* **TASK TO CARRY OUT**:
When you reach the line containing "[00:13:32.08]" in the entries below, begin reproducing lines exactly, and stop once the line containing "Lip reading: much" is done.

* **RECORDS TO PROCESS**:
===============
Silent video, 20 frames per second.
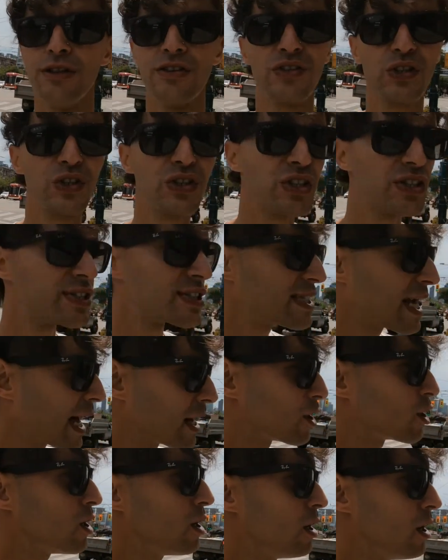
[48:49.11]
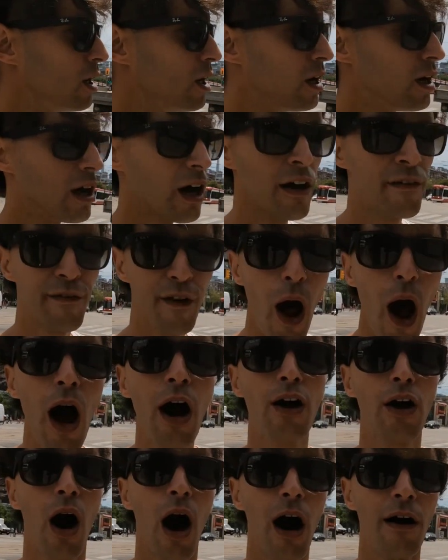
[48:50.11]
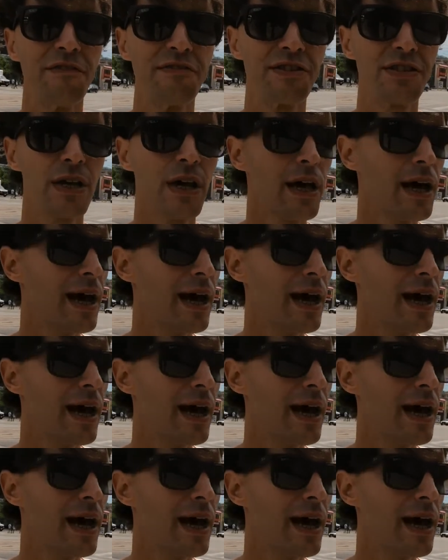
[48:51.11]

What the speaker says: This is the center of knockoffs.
===============
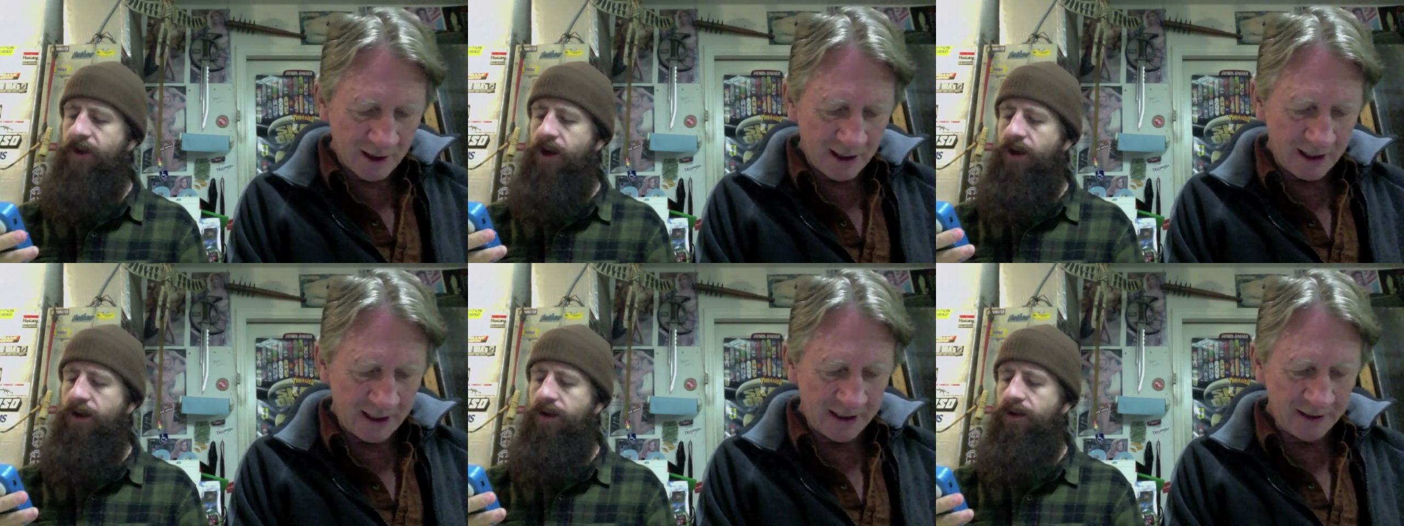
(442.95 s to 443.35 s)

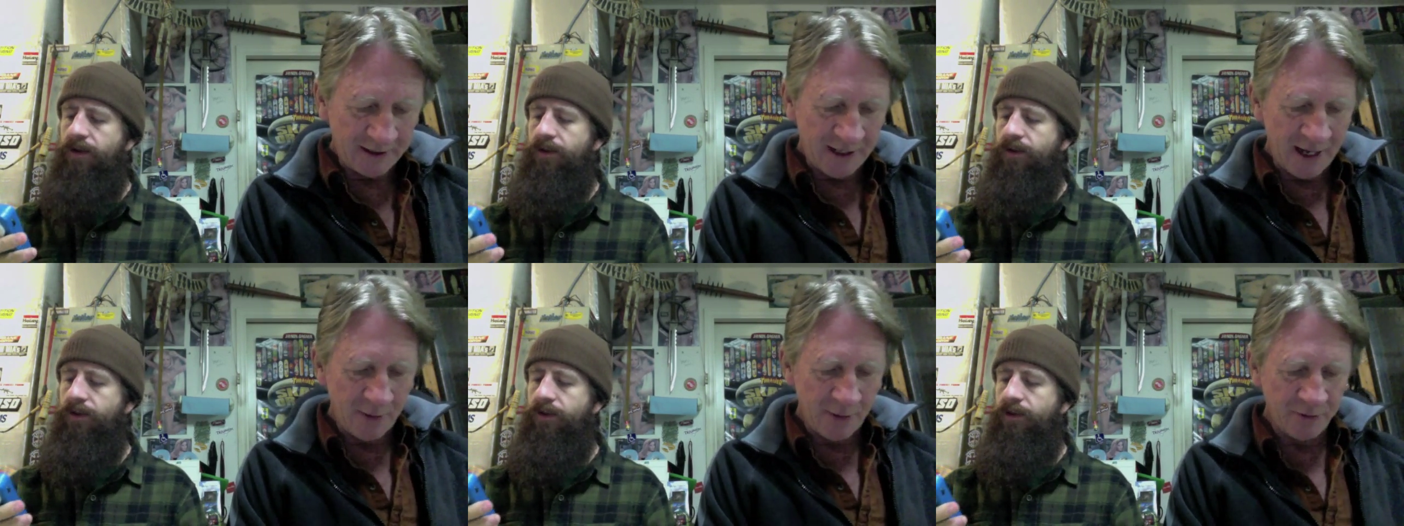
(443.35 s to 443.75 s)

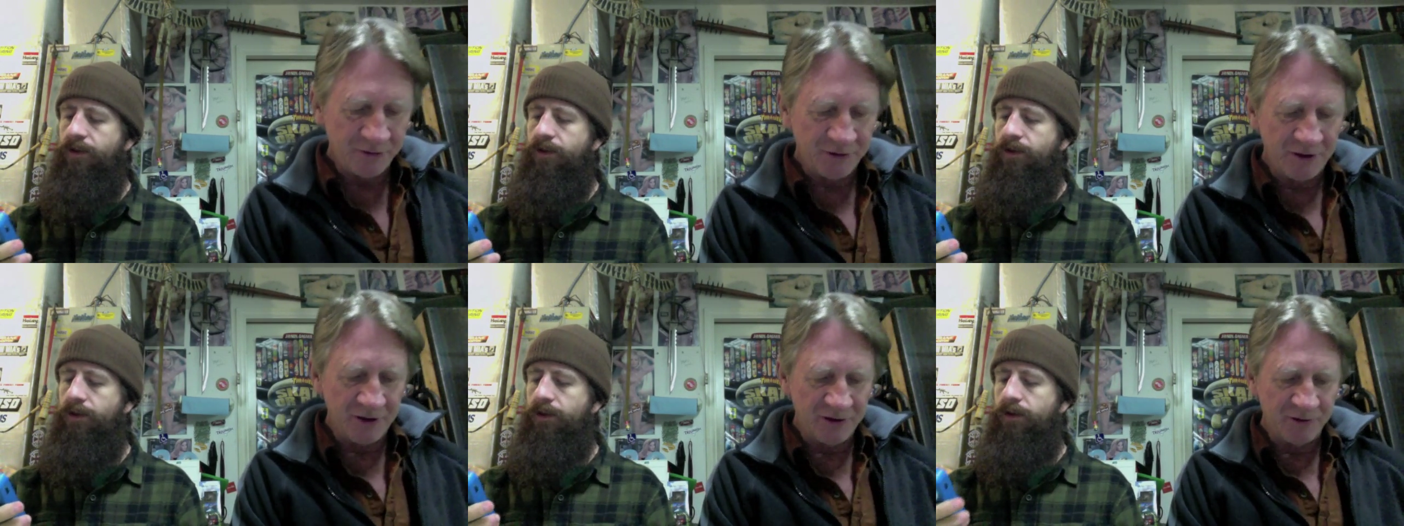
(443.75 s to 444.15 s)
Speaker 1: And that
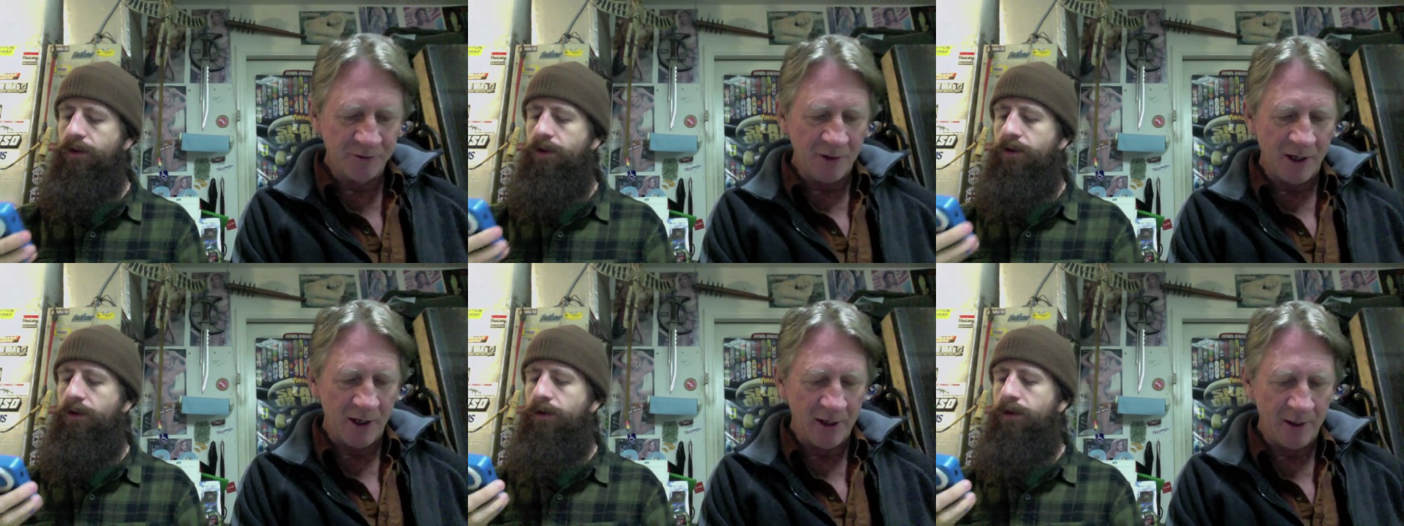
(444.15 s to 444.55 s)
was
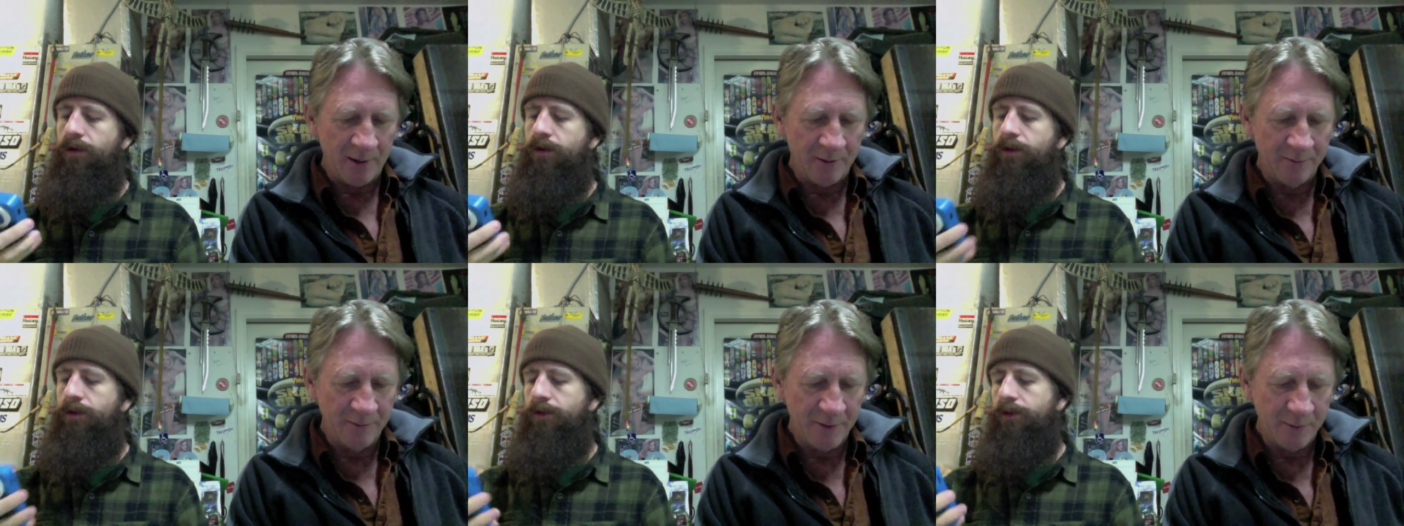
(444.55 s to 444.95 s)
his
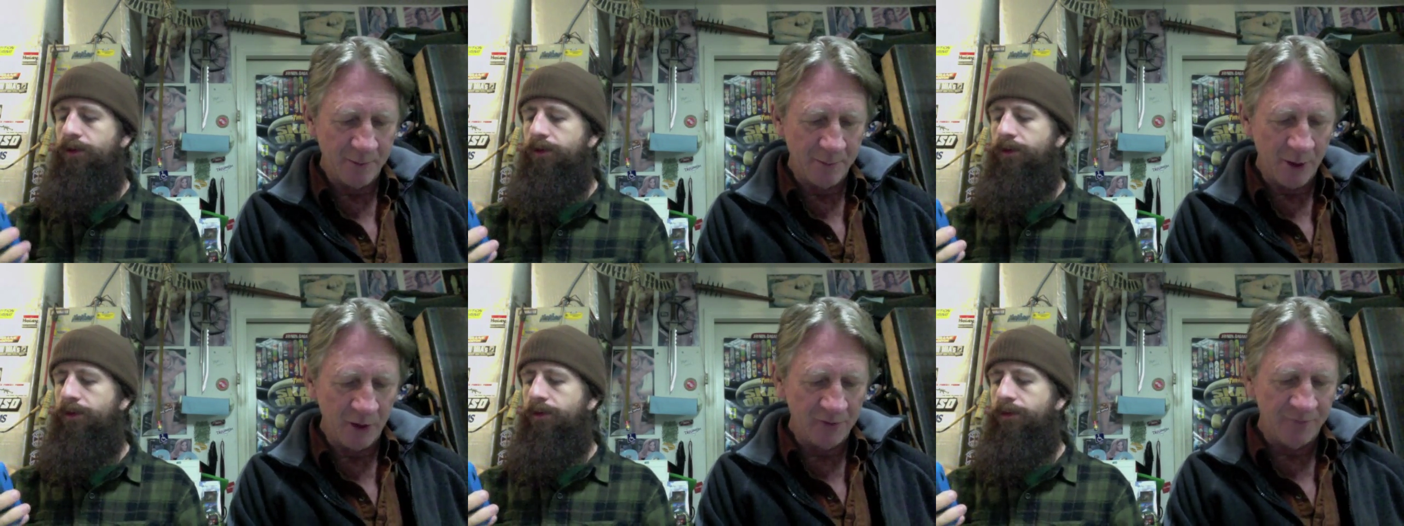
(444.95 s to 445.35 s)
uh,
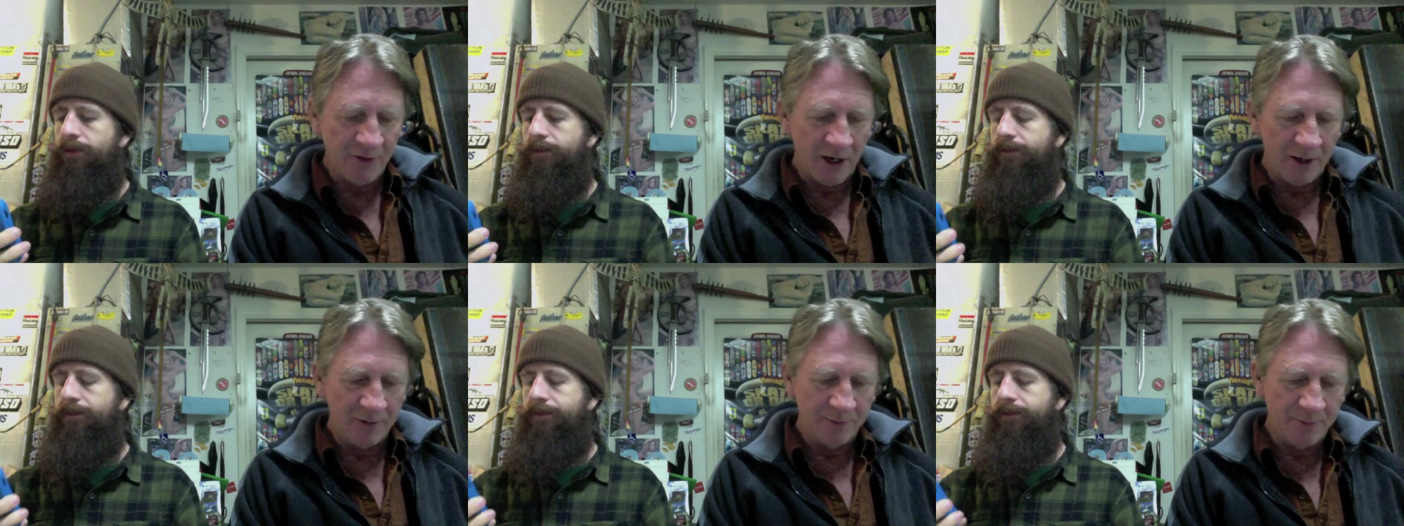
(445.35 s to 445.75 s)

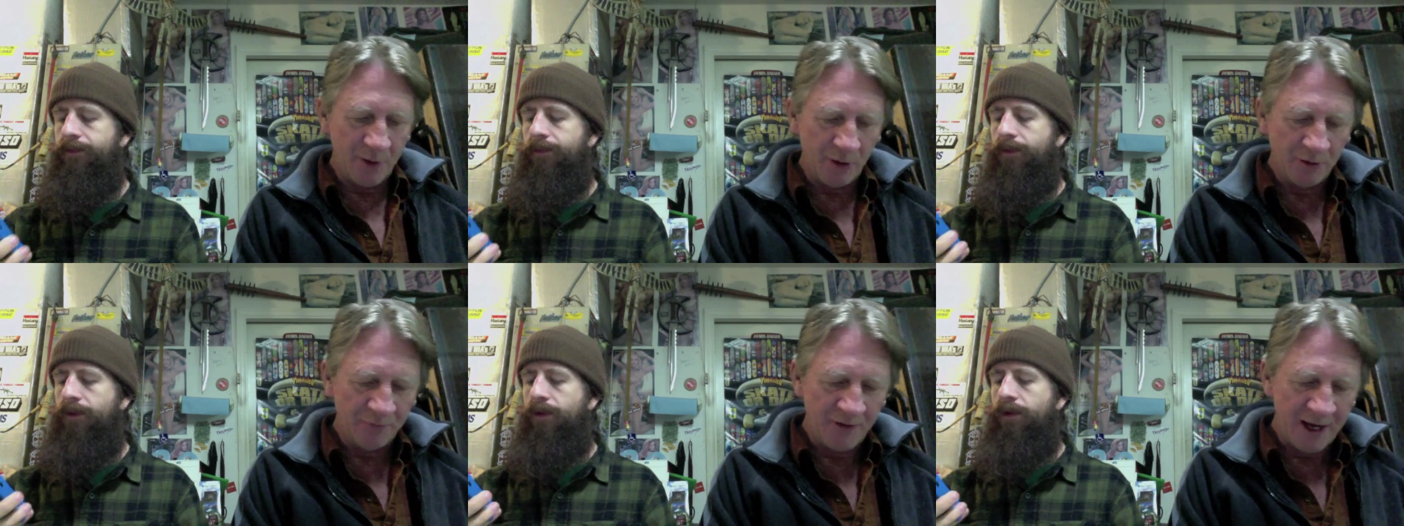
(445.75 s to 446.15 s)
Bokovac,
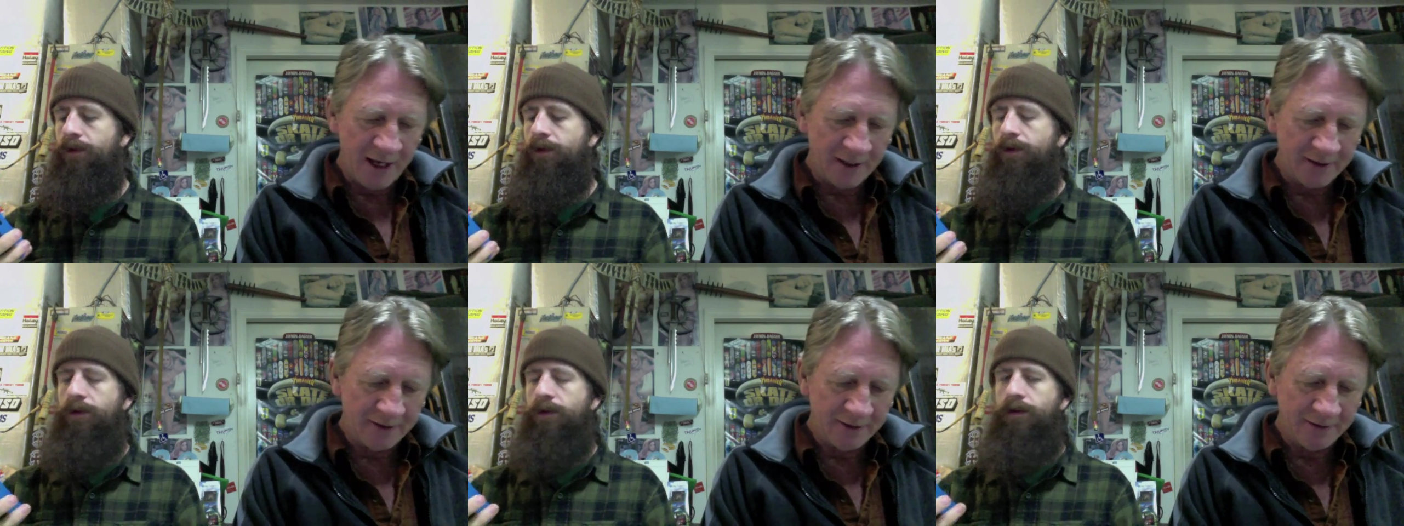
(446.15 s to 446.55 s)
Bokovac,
===============
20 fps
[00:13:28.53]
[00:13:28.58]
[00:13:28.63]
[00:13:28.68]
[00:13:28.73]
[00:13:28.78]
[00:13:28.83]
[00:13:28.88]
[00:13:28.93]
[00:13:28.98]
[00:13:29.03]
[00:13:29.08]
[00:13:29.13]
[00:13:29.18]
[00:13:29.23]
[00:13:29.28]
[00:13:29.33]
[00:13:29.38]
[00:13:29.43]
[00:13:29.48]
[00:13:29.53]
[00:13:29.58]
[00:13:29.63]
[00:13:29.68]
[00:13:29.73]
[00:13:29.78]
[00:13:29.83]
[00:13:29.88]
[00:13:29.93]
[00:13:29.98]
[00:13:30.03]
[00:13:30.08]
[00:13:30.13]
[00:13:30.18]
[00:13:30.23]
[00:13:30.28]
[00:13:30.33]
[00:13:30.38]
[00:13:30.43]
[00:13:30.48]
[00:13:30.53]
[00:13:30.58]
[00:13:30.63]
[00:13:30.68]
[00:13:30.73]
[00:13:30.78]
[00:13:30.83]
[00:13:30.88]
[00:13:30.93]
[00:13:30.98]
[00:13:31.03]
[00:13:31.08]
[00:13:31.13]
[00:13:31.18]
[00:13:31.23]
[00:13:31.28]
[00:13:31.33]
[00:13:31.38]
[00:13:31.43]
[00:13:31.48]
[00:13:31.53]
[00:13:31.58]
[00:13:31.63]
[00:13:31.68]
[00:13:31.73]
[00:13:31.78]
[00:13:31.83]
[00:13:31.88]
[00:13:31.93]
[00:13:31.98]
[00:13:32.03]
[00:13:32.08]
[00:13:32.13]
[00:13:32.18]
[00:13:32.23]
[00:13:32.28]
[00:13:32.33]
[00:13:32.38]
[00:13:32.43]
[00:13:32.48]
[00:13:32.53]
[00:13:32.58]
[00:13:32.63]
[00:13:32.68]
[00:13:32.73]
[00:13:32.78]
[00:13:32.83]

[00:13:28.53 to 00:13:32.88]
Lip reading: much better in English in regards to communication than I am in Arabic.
===============
* **RESULT OF THIS TASK**:
[00:13:32.08]
[00:13:32.13]
[00:13:32.18]
[00:13:32.23]
[00:13:32.28]
[00:13:32.33]
[00:13:32.38]
[00:13:32.43]
[00:13:32.48]
[00:13:32.53]
[00:13:32.58]
[00:13:32.63]
[00:13:32.68]
[00:13:32.73]
[00:13:32.78]
[00:13:32.83]

[00:13:28.53 to 00:13:32.88]
Lip reading: much better in English in regards to communication than I am in Arabic.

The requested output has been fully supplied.